╭──

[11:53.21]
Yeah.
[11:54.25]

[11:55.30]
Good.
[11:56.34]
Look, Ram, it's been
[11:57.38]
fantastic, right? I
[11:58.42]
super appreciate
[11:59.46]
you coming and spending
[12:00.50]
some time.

╰──
╭──

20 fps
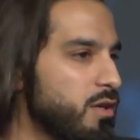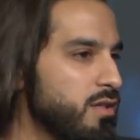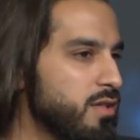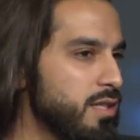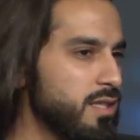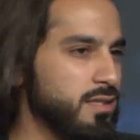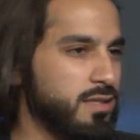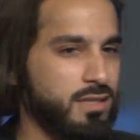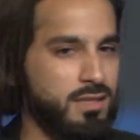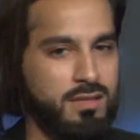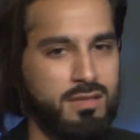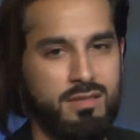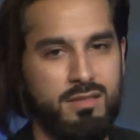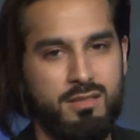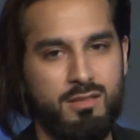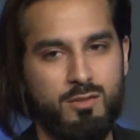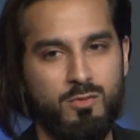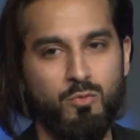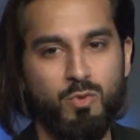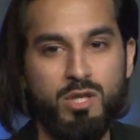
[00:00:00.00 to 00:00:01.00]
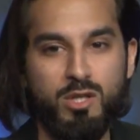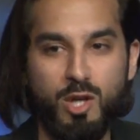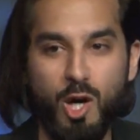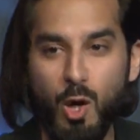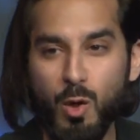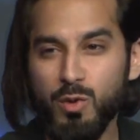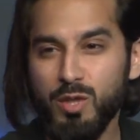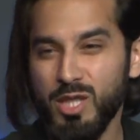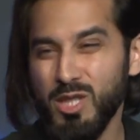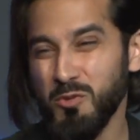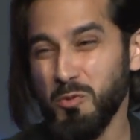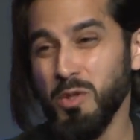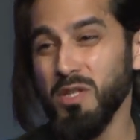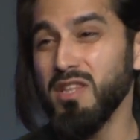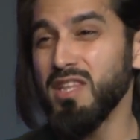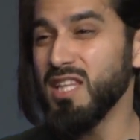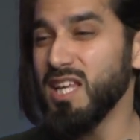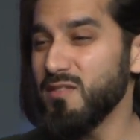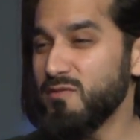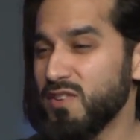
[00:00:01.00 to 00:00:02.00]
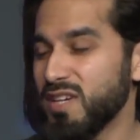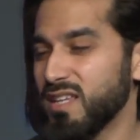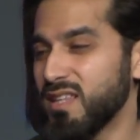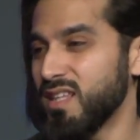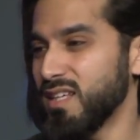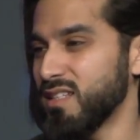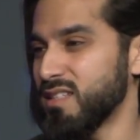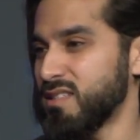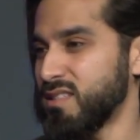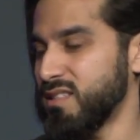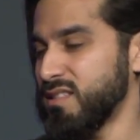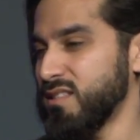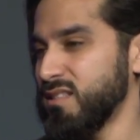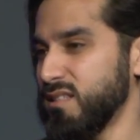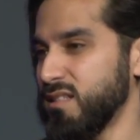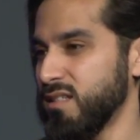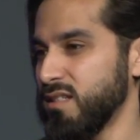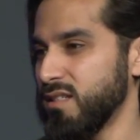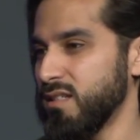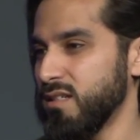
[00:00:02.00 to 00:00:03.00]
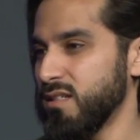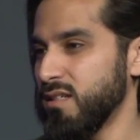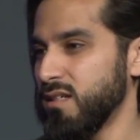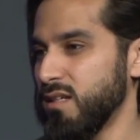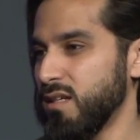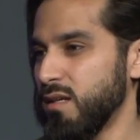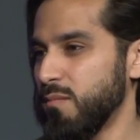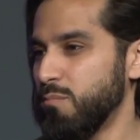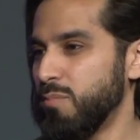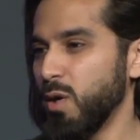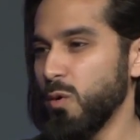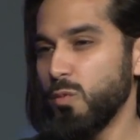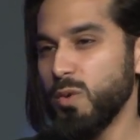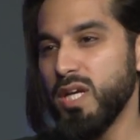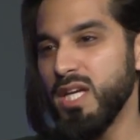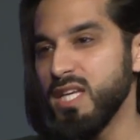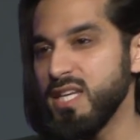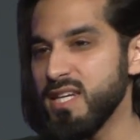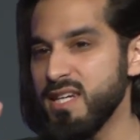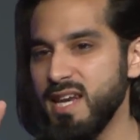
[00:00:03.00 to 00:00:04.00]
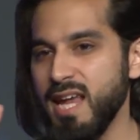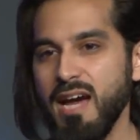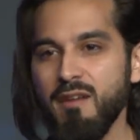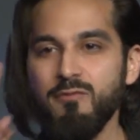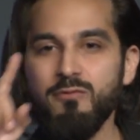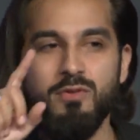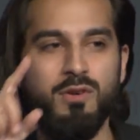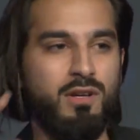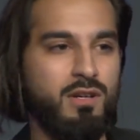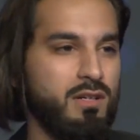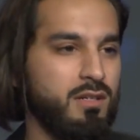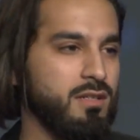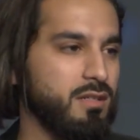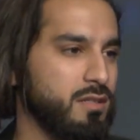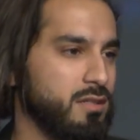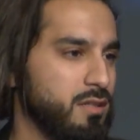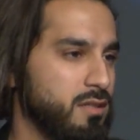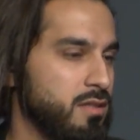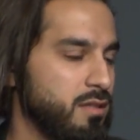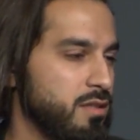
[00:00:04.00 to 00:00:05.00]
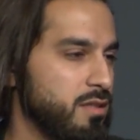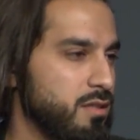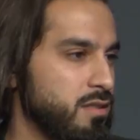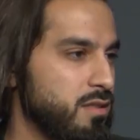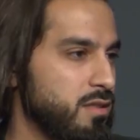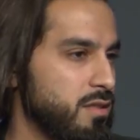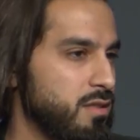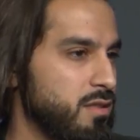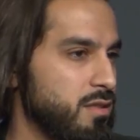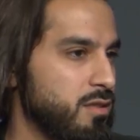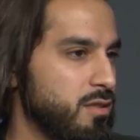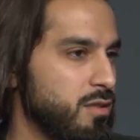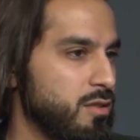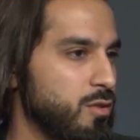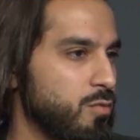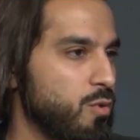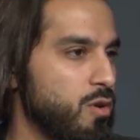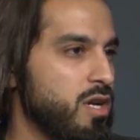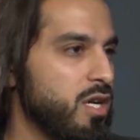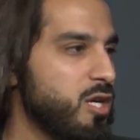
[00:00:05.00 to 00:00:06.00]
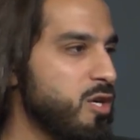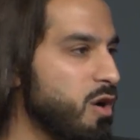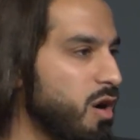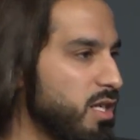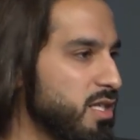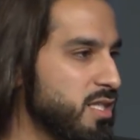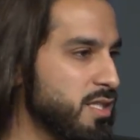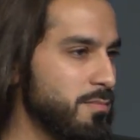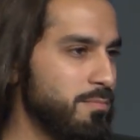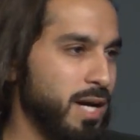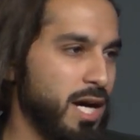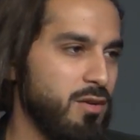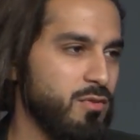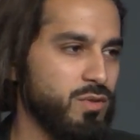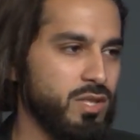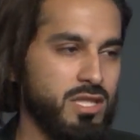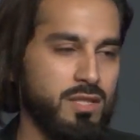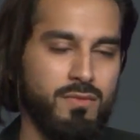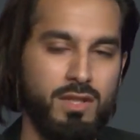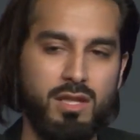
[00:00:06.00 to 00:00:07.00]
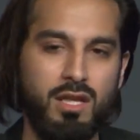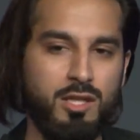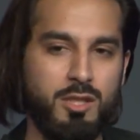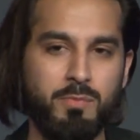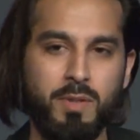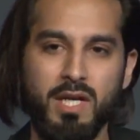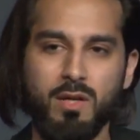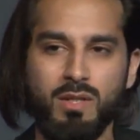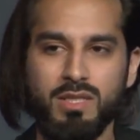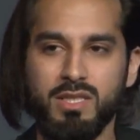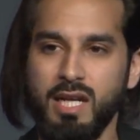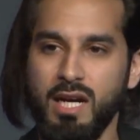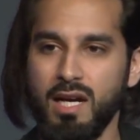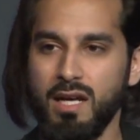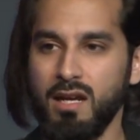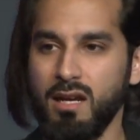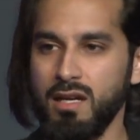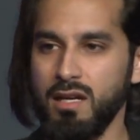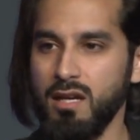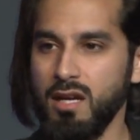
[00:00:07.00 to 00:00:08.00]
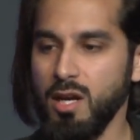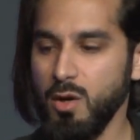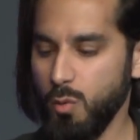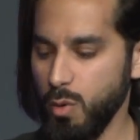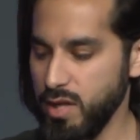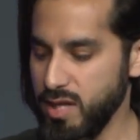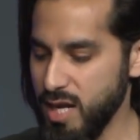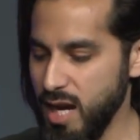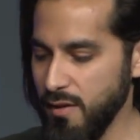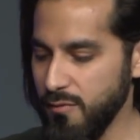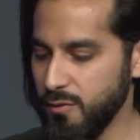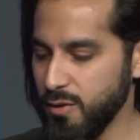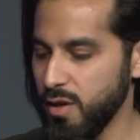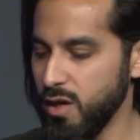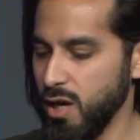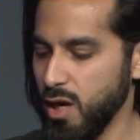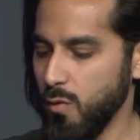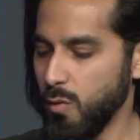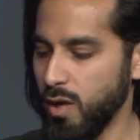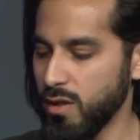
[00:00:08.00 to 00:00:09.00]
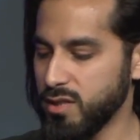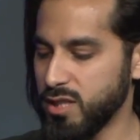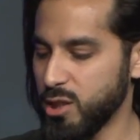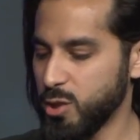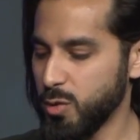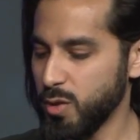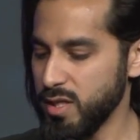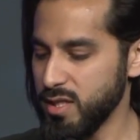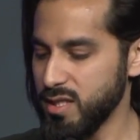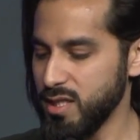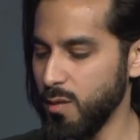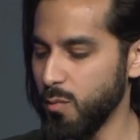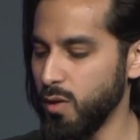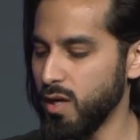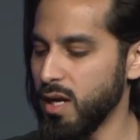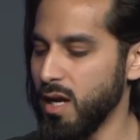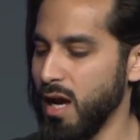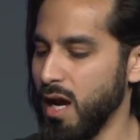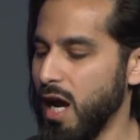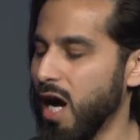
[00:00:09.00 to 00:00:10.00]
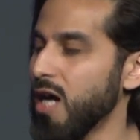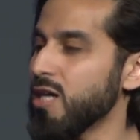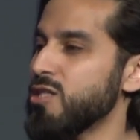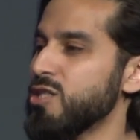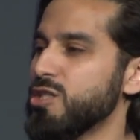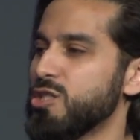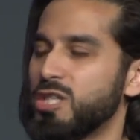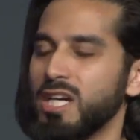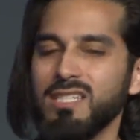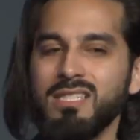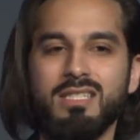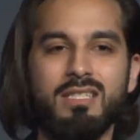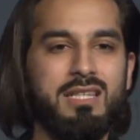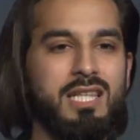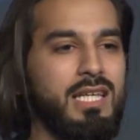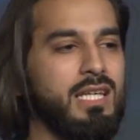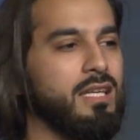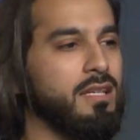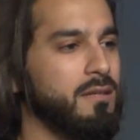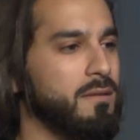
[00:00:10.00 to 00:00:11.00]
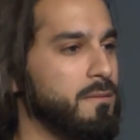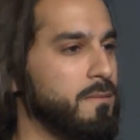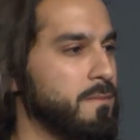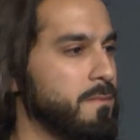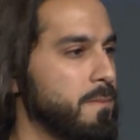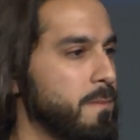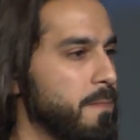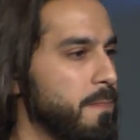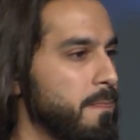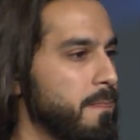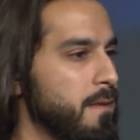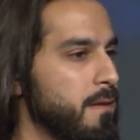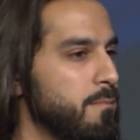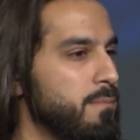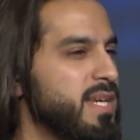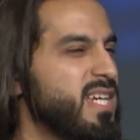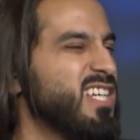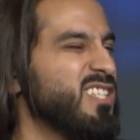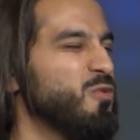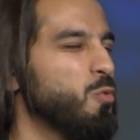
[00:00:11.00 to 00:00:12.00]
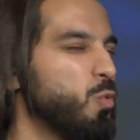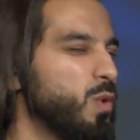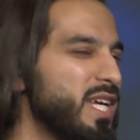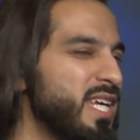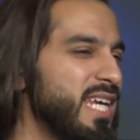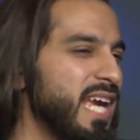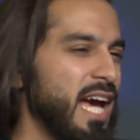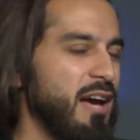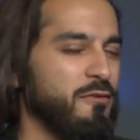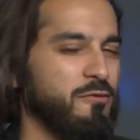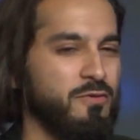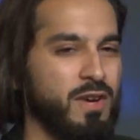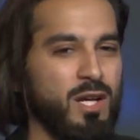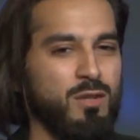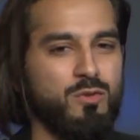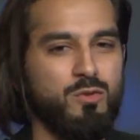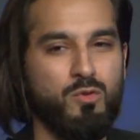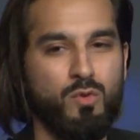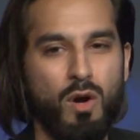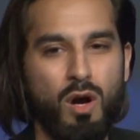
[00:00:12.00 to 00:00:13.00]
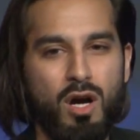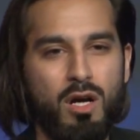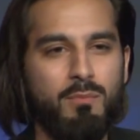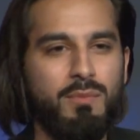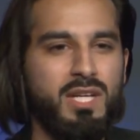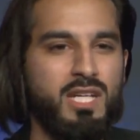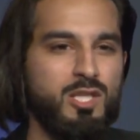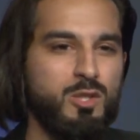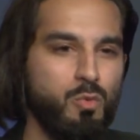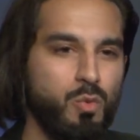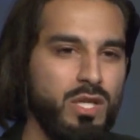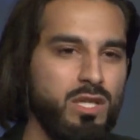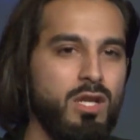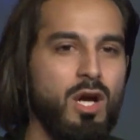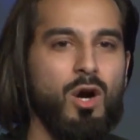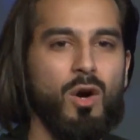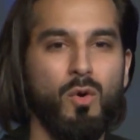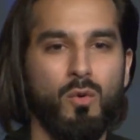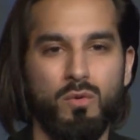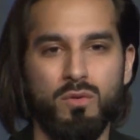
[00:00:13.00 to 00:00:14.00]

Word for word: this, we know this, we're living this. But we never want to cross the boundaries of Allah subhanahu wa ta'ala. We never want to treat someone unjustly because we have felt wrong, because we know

╰──
╭──

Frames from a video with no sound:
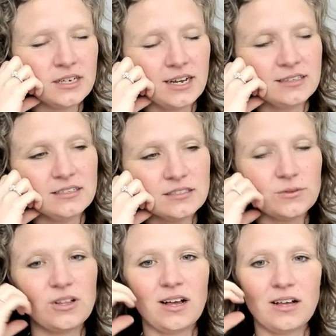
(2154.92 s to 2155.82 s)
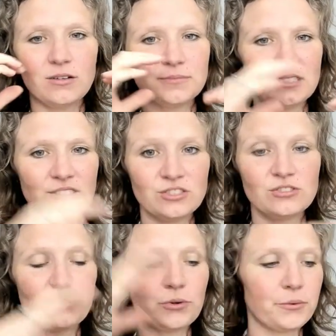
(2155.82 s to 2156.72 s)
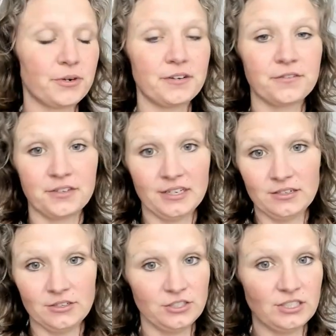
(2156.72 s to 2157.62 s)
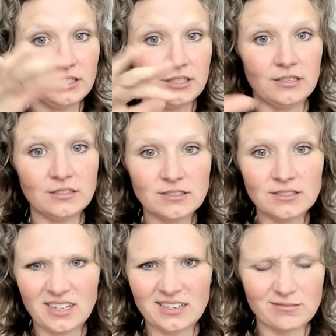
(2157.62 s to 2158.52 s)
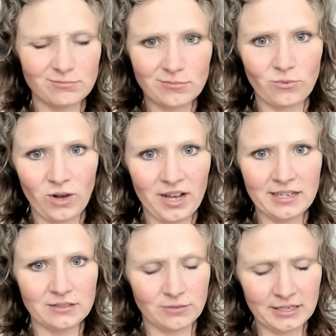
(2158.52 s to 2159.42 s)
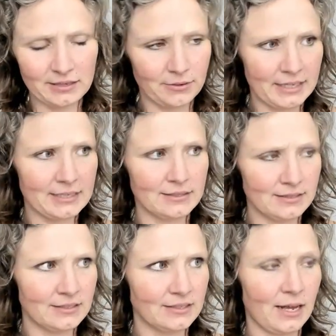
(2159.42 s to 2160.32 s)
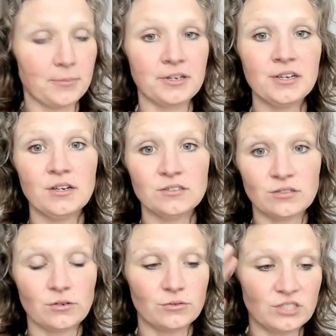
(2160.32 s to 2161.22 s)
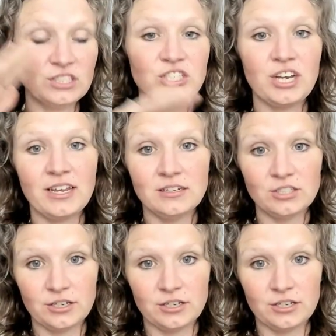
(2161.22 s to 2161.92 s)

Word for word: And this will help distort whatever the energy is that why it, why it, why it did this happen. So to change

╰──

#### [HOW TO COMPLETE THIS TASK]
Reproduce, word for word, only the lines in the records above from the line with "[00:00:08.00 to 00:00:09.00]" through the line with "Word for word: this, we", including both ends; omit the pictures.

#### [RESPONSE]
[00:00:08.00 to 00:00:09.00]
[00:00:09.00 to 00:00:10.00]
[00:00:10.00 to 00:00:11.00]
[00:00:11.00 to 00:00:12.00]
[00:00:12.00 to 00:00:13.00]
[00:00:13.00 to 00:00:14.00]

Word for word: this, we know this, we're living this. But we never want to cross the boundaries of Allah subhanahu wa ta'ala. We never want to treat someone unjustly because we have felt wrong, because we know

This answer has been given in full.